[Assigned task]:
Here is a listing. Write it all out again exactly, but not its pictures.

[Input for this task]:
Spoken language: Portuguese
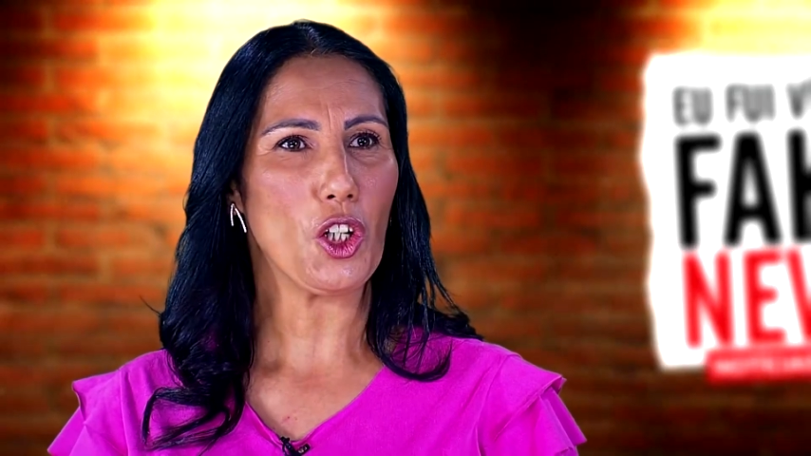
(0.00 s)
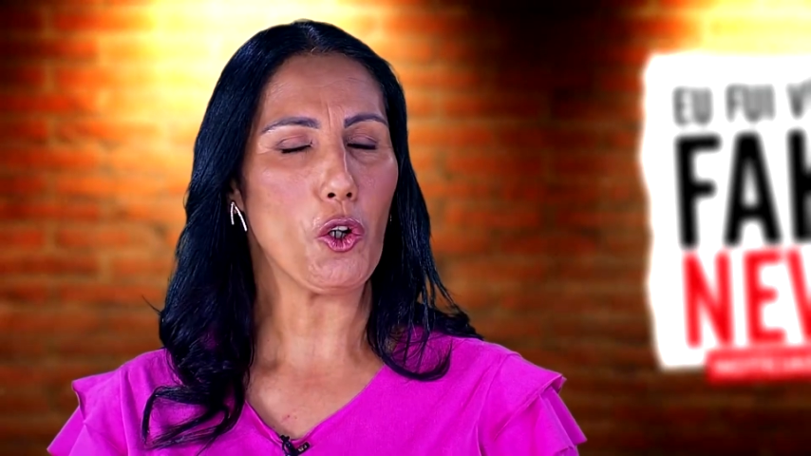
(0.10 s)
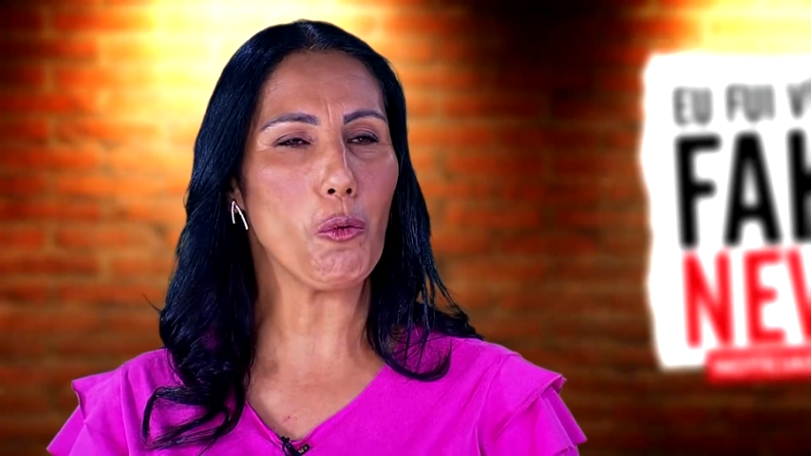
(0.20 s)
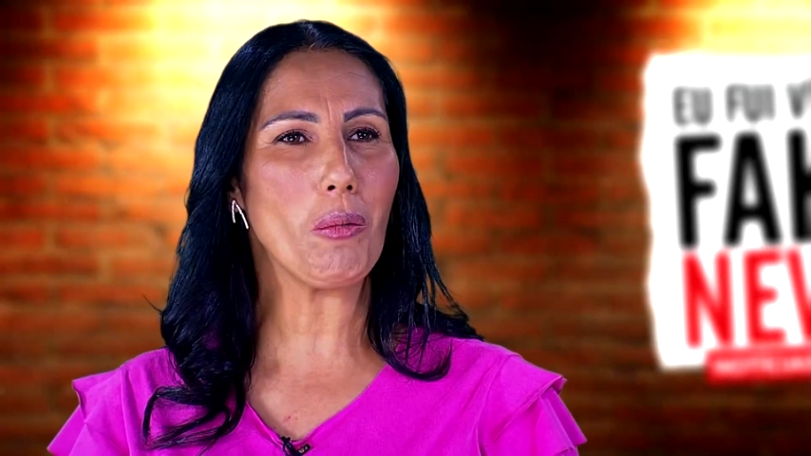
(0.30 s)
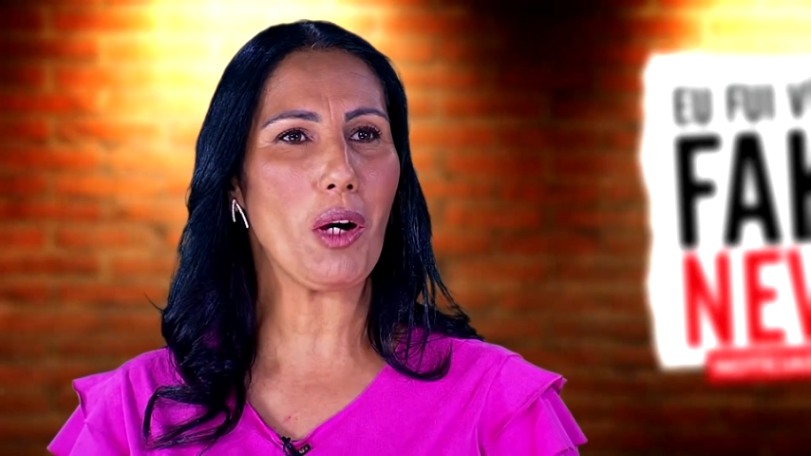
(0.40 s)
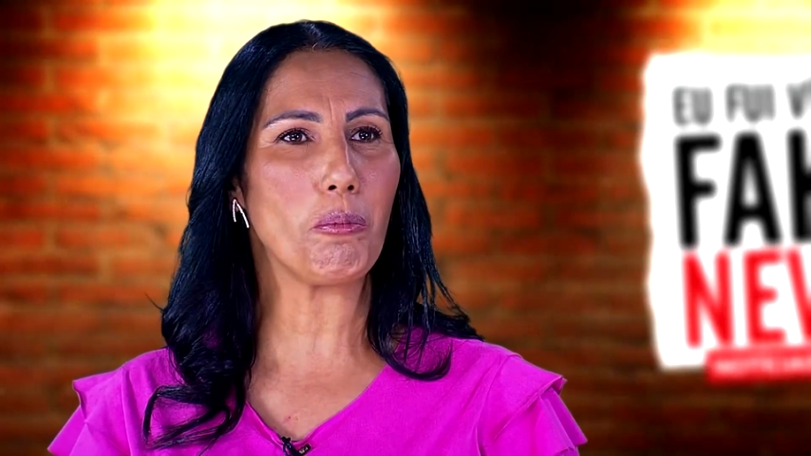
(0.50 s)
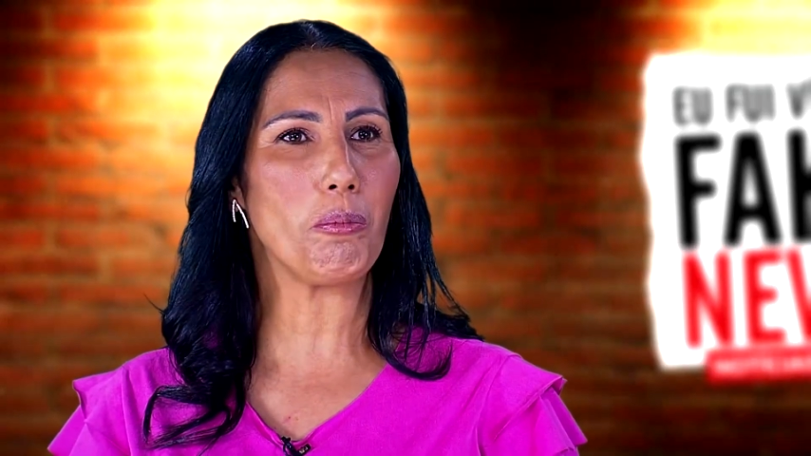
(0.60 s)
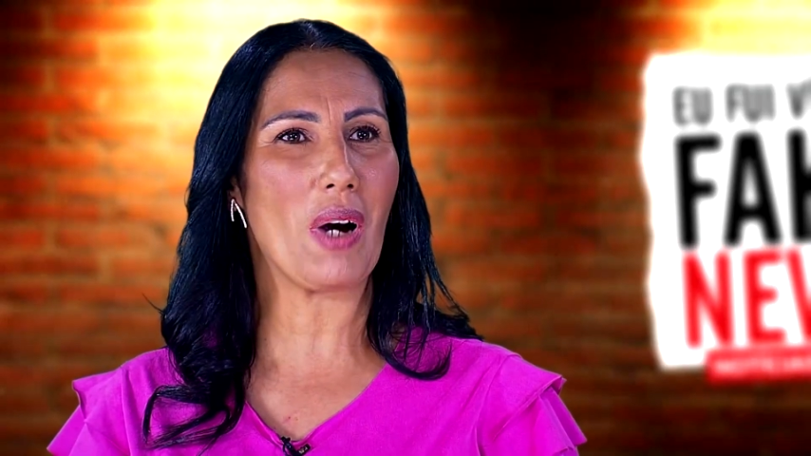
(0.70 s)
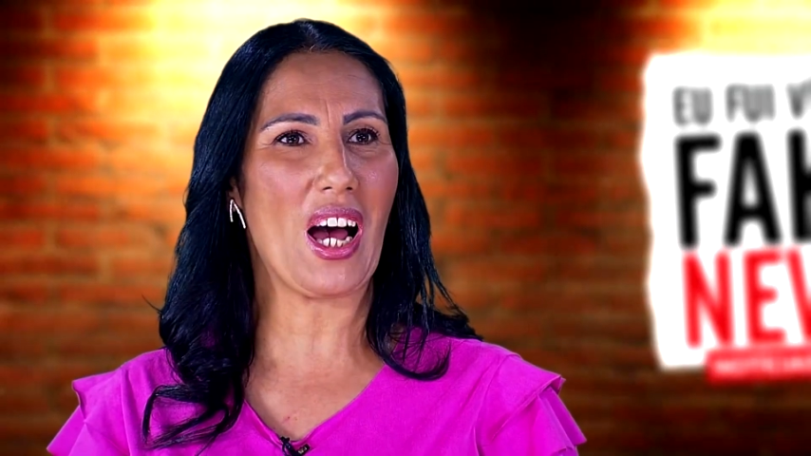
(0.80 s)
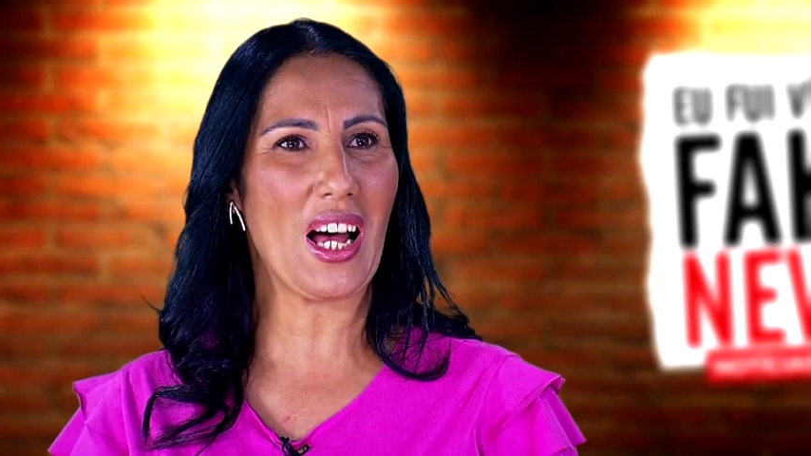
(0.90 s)
uma
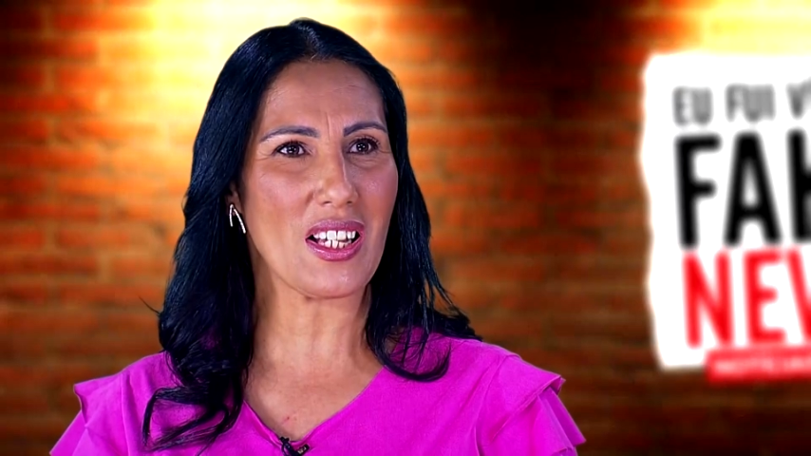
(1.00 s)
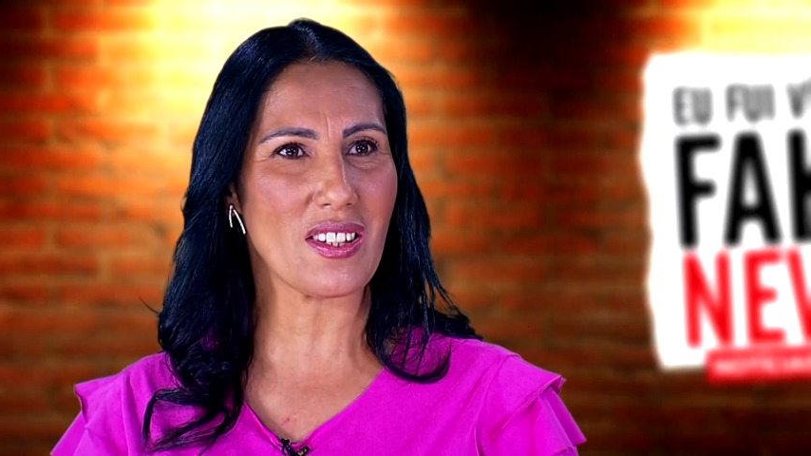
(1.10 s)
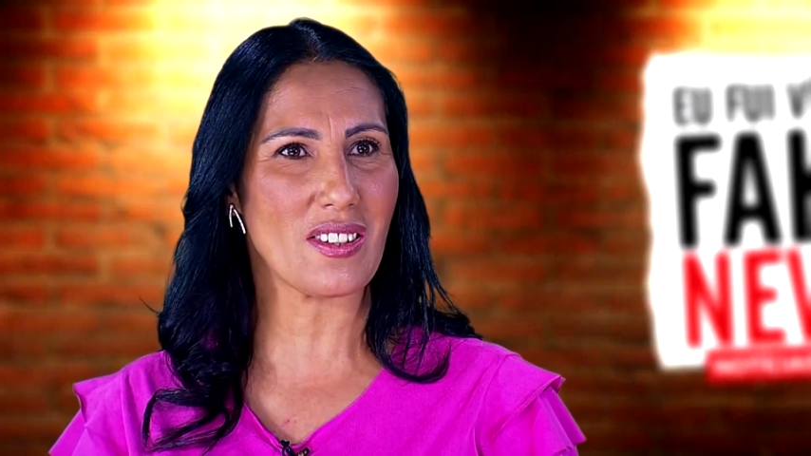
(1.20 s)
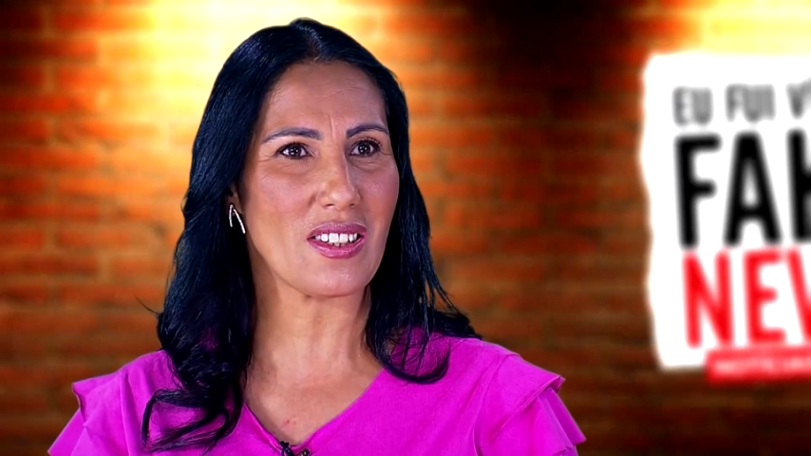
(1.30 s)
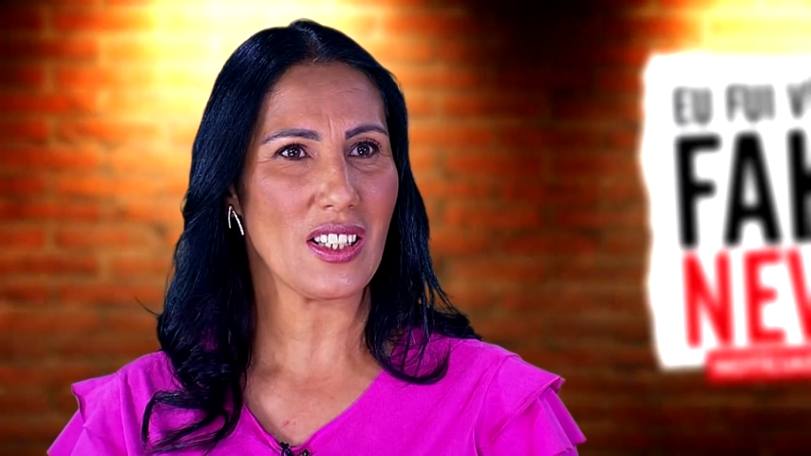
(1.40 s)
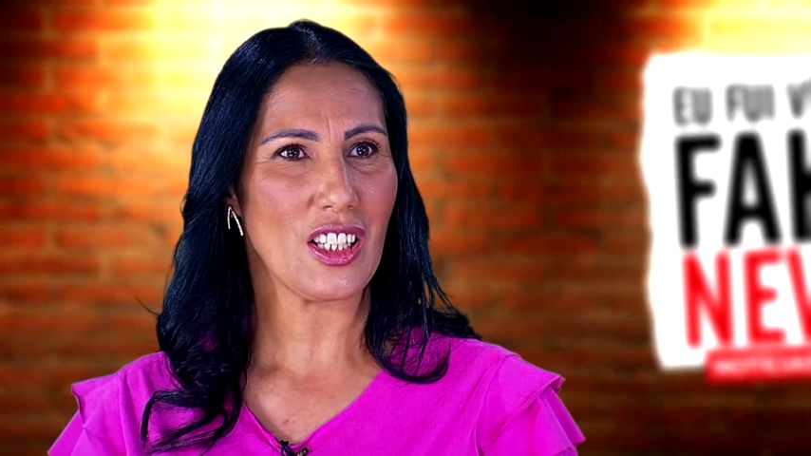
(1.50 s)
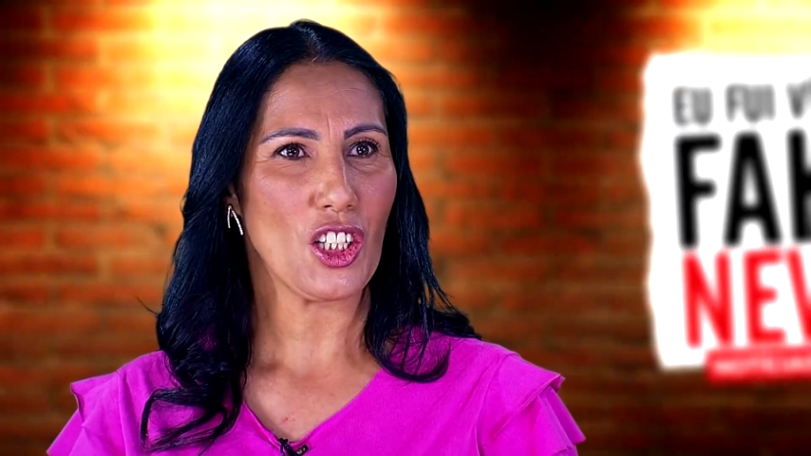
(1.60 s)
paz,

[Result of the task]:
Spoken language: Portuguese
(0.00 s)
(0.10 s)
(0.20 s)
(0.30 s)
(0.40 s)
(0.50 s)
(0.60 s)
(0.70 s)
(0.80 s)
(0.90 s)
uma
(1.00 s)
(1.10 s)
(1.20 s)
(1.30 s)
(1.40 s)
(1.50 s)
(1.60 s)
paz,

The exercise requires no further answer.